Wanhal konnte sich auf seinen Lorbeeren ausruhen, unterrichtete - unter anderem Carl Czerny und Ignaz Pleyel -, musizierte mit Haydn, Mozart und seinem Lehrer Dittersdorf, und genoß in bescheidenen, aber wohl situierten Verhältnissen in Wien - ganz in der Nähe des Stephansdoms - seinen Lebensabend.

Stil

Wanhal ist einer der wichtigsten Komponisten der Zeit des Übergangs vom Spätbarock und dem empfindsamen Stil zur klassischen Ausgewogenheit. Seine frühen Symphonien klingen - wie die gleichzeitigen Kompositionen eines Joseph Haydn - oft nach »Sturm und Drang«, später stellt sich die stilbildende Drei- und Viersätzigkeit ein. Wobei Wanhal mehr noch als viele die Zeitgenossen Wert auf dramaturgisch vielfältige Durchführungsarbeit legt. In seiner Musik ist, könnte man nonchalant sagen, meist »viel los«. Das machte sie auch für kritische Geister wie Wolfgang Amadé Mozart interessant.

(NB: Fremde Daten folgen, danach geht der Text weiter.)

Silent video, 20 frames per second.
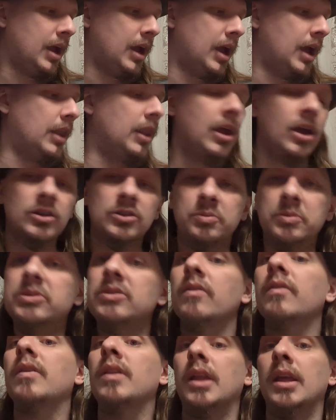And they are
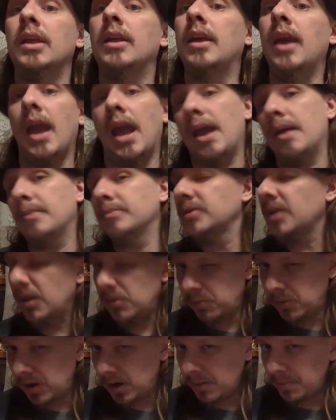specifically games
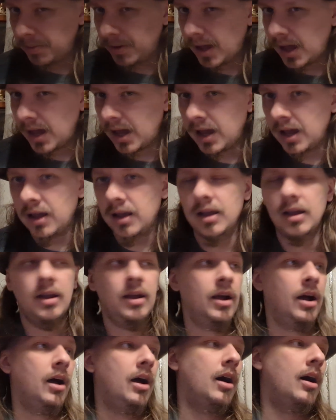I'd want to play.
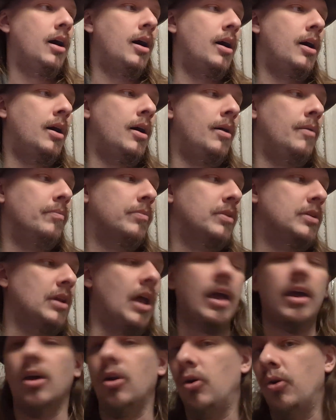Because
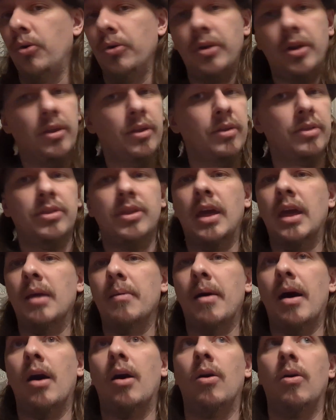I got a whole nother thing
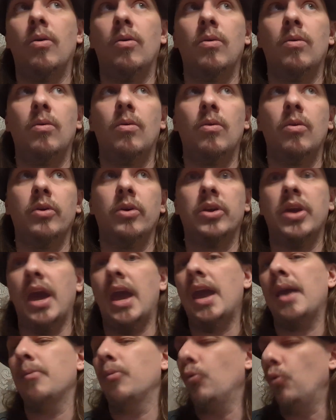about
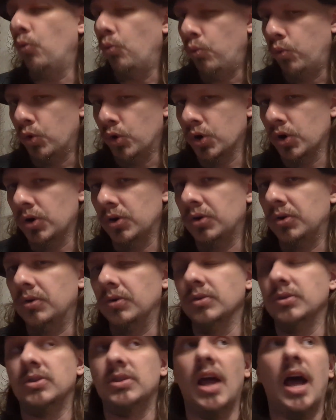game
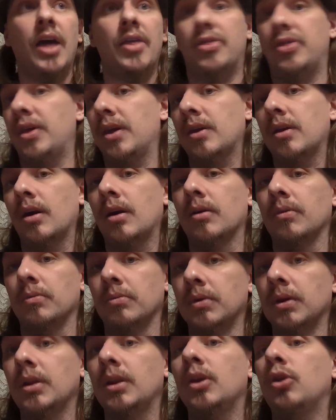worlds I think are
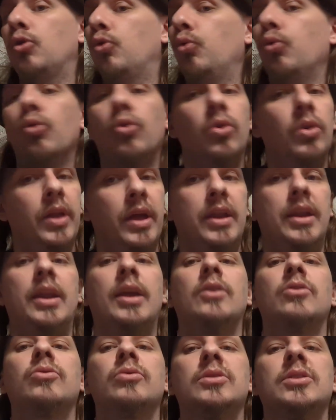really cool and
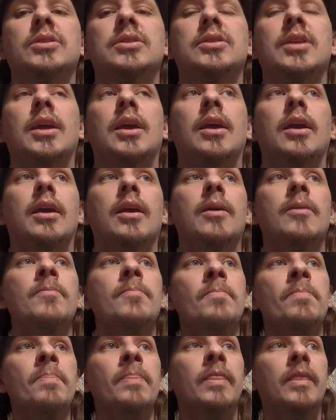interesting
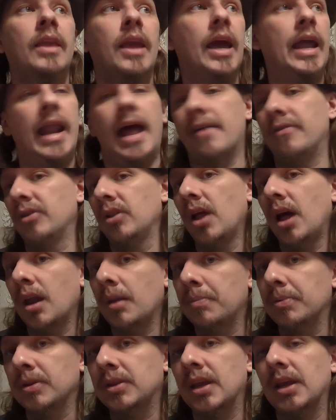and have a lot
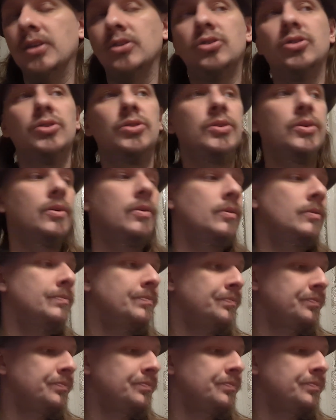of potential.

Mozart als Wanhal-Interpret.Mozart führte nachweislich ein Violinkonzert in B-Dur aus Wanhals Feder im Gepäck, als er Ende der Siebzigerjahre zu seiner großen Paris-Reise aufbrach.
Ich machte eine Symphonie, und spielte auf der Violine das Concert B dur von Wanhall mit allgemeinem Applaus.
So schrieb Mozart im Oktober 1777 an seinen Vater über einen Auftritt in Augsburg - schon kurz nach dem Aufbruch zu dieser Fahrt hatte er im niederösterreichischen Heiligenkreuz Station gemacht und nebst einem eigenen auch das Wanhal-Konzert gespielt.

Die Werke der Achtzigerjahre zeigen Wanhal als originellen Kopf, der unter dem Titel »Caprice-Sonaten« Werke publizierte, die den von ihm selbst gestellten, »klassischen « Form-Anspruch wieder sprengten und fantastische Blüten trieben, von Werk zu Werk - oft von imaginierten Programmen ausgehend - neu definieren. Die Sonaten tragen Titel wie Amoroso oder Dolente.